--- RECORDS FOR PROCESSING Enclosed Below ---

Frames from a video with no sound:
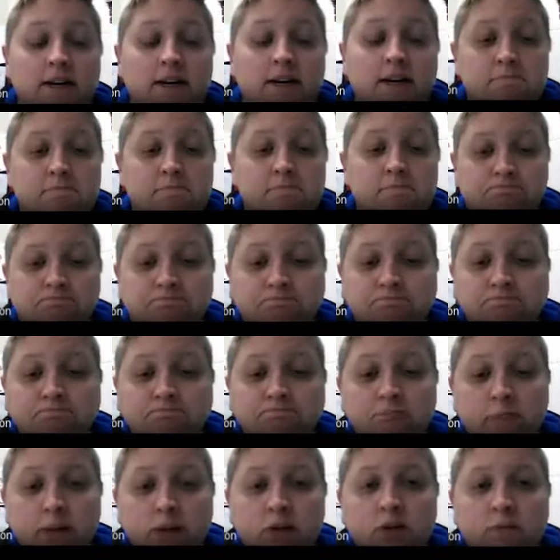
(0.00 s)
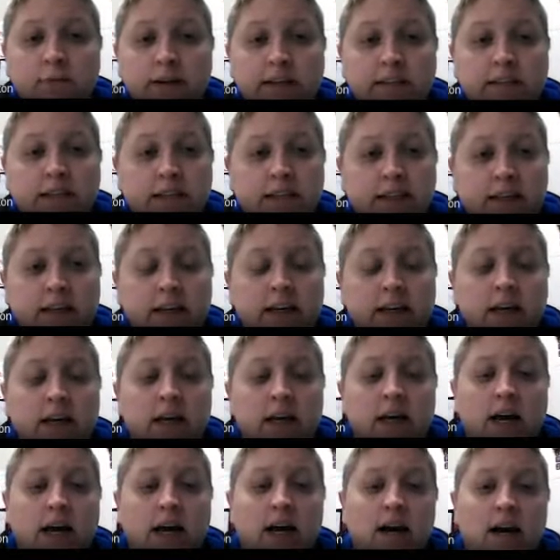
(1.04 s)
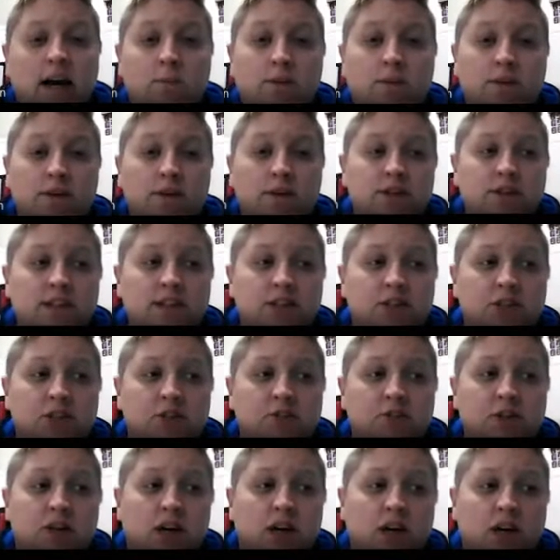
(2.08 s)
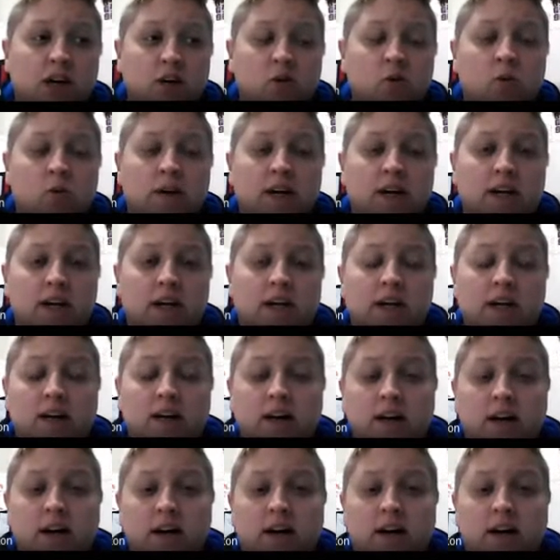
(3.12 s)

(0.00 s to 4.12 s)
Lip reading: Um, so basically, we're just going to do a quick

--- End of Enclosed RECORDS FOR PROCESSING ---

» WHAT IS NEEDED:
Return the records verbatim, minus pictures.

» EXERCISE RESPONSE:
Frames from a video with no sound:
(0.00 s)
(1.04 s)
(2.08 s)
(3.12 s)

(0.00 s to 4.12 s)
Lip reading: Um, so basically, we're just going to do a quick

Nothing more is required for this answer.